**Dataset extract**
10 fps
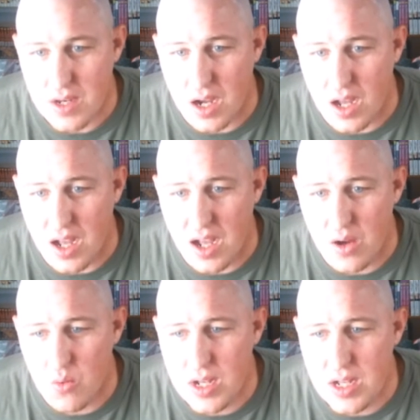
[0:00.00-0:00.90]

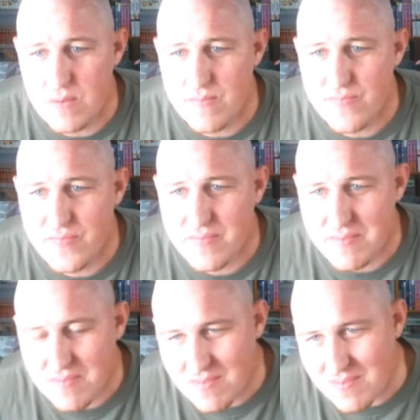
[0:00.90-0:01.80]
Uh, well,
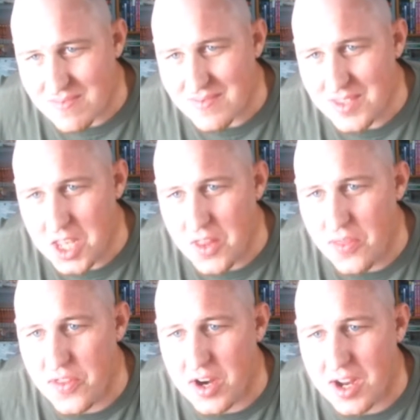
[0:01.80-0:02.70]

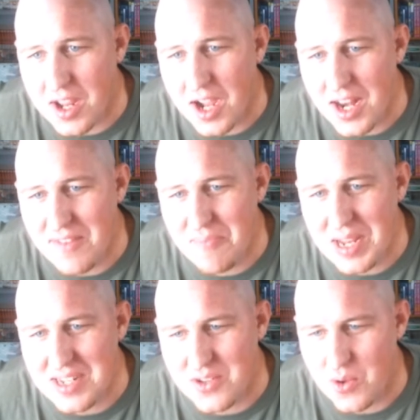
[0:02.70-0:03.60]
they're kind of
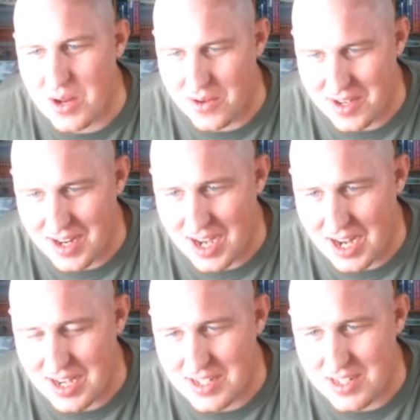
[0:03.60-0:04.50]
being surrounded,
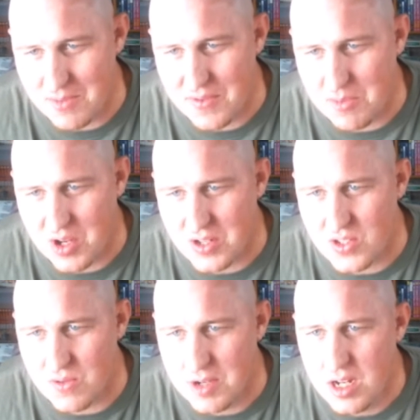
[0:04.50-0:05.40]
and some of them are
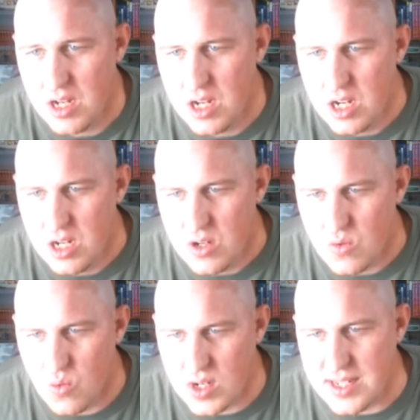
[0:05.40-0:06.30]
consumed.
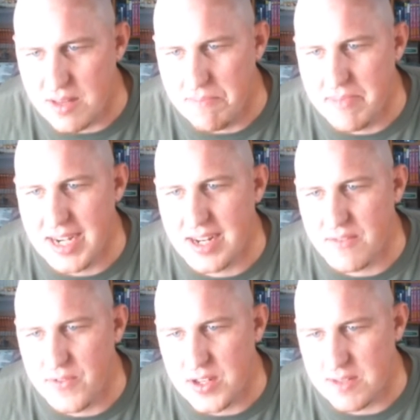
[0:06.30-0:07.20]
What's the meaning
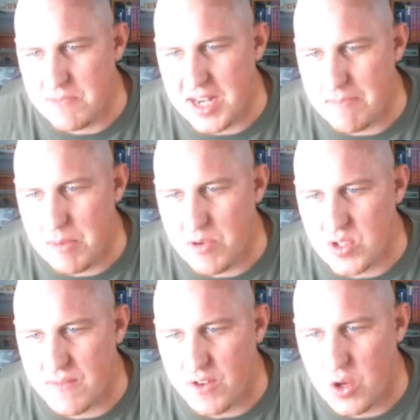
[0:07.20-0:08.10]
of this many
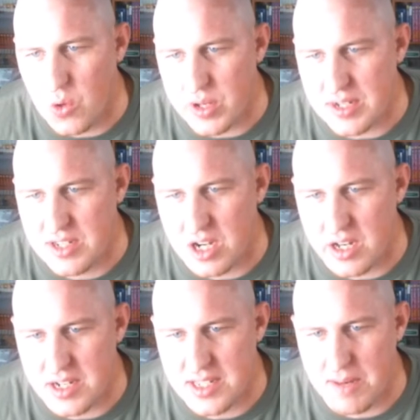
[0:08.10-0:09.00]
members of Golden
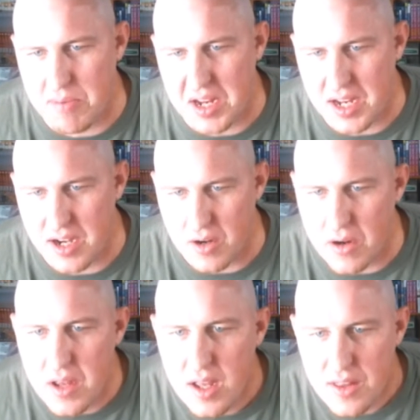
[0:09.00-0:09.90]
Dawn assembling
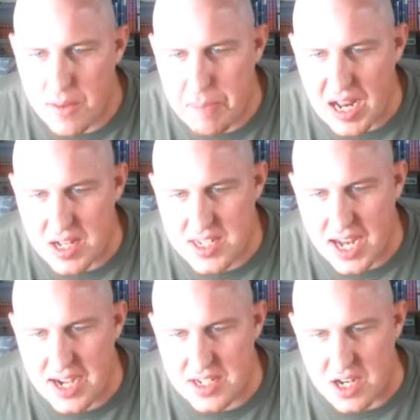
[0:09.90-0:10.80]
here? The palace
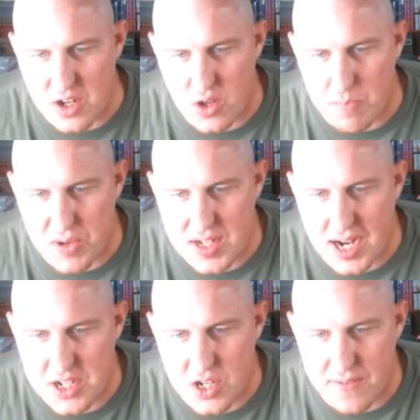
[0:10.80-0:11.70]
gate is under the
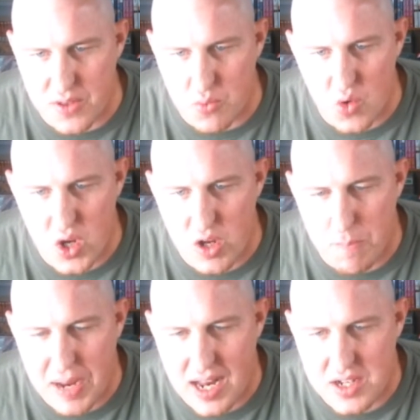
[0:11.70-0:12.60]
protection of the Royal
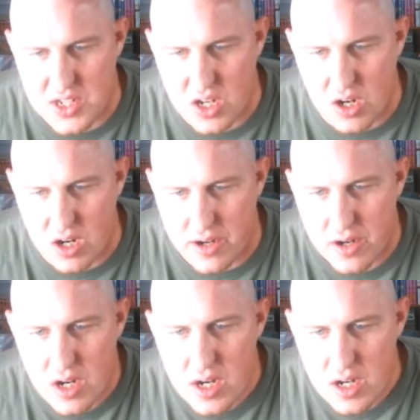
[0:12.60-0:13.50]
Palace Guard.
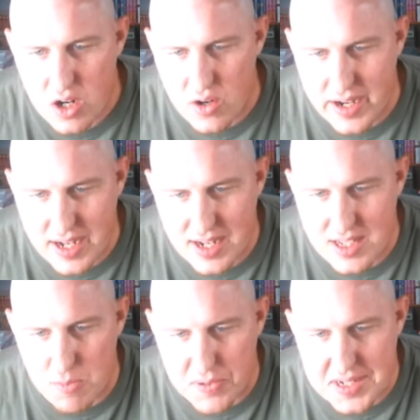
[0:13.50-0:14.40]
Hurry and
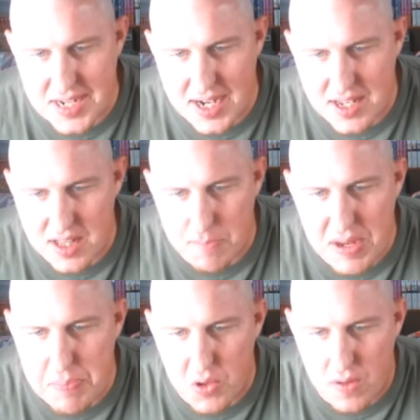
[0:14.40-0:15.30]
get to protecting the
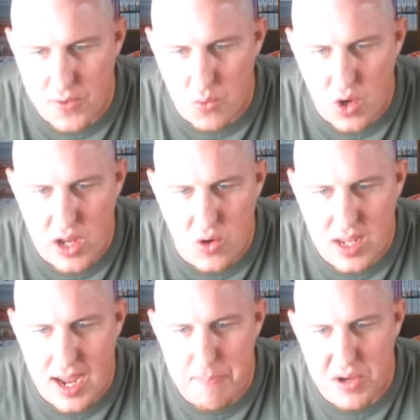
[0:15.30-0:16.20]
people of the Royal
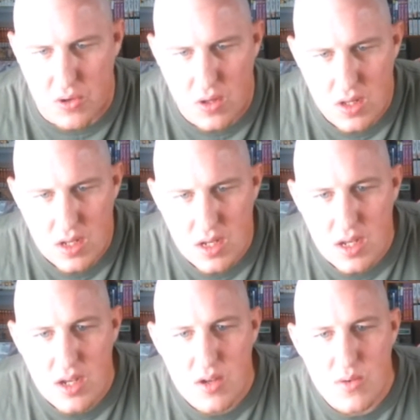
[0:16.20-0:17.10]
Capital.
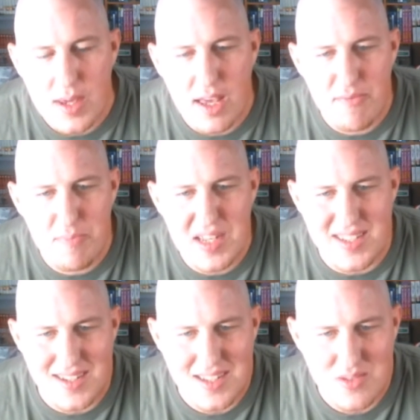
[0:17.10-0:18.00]
We have
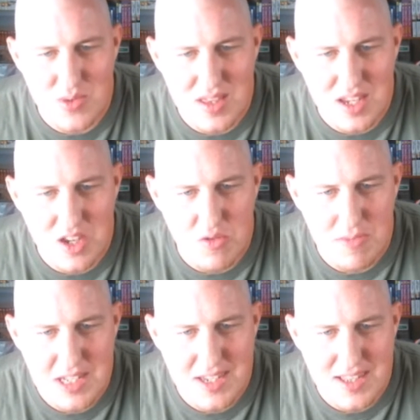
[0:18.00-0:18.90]
business with the
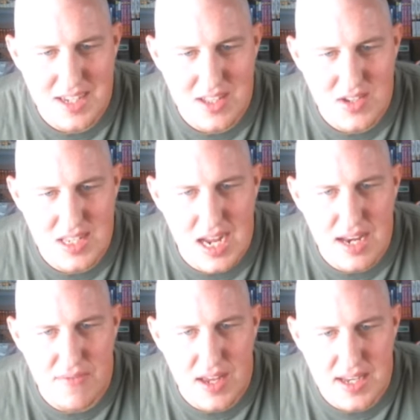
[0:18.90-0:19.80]
humans on the other
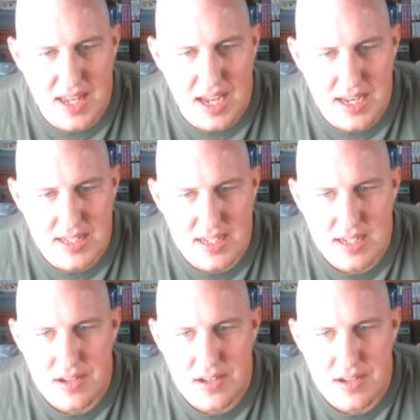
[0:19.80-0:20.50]
side of that gate.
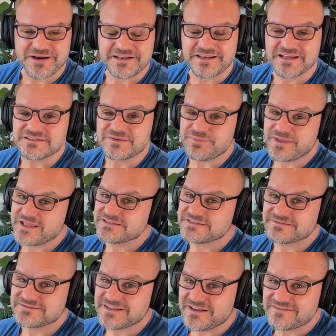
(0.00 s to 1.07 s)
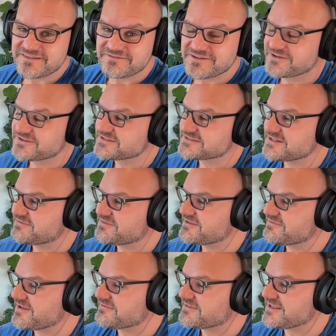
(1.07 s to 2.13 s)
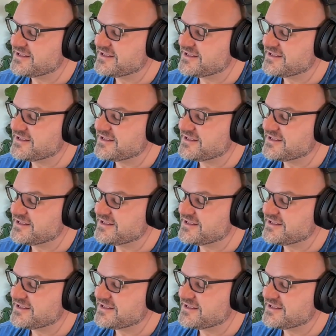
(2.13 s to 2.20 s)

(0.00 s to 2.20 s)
but it does depend sometimes i've noticed stephanie if i've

**Your assignment**
Within the material above, only the stretch from the line holding "[0:04.50-0:05.40]" through the line holding "(2.13 s to 2.20 s)" is to be restated exactly. Pictures are dropped.

**Task solution**
[0:04.50-0:05.40]
and some of them are
[0:05.40-0:06.30]
consumed.
[0:06.30-0:07.20]
What's the meaning
[0:07.20-0:08.10]
of this many
[0:08.10-0:09.00]
members of Golden
[0:09.00-0:09.90]
Dawn assembling
[0:09.90-0:10.80]
here? The palace
[0:10.80-0:11.70]
gate is under the
[0:11.70-0:12.60]
protection of the Royal
[0:12.60-0:13.50]
Palace Guard.
[0:13.50-0:14.40]
Hurry and
[0:14.40-0:15.30]
get to protecting the
[0:15.30-0:16.20]
people of the Royal
[0:16.20-0:17.10]
Capital.
[0:17.10-0:18.00]
We have
[0:18.00-0:18.90]
business with the
[0:18.90-0:19.80]
humans on the other
[0:19.80-0:20.50]
side of that gate.
(0.00 s to 1.07 s)
(1.07 s to 2.13 s)
(2.13 s to 2.20 s)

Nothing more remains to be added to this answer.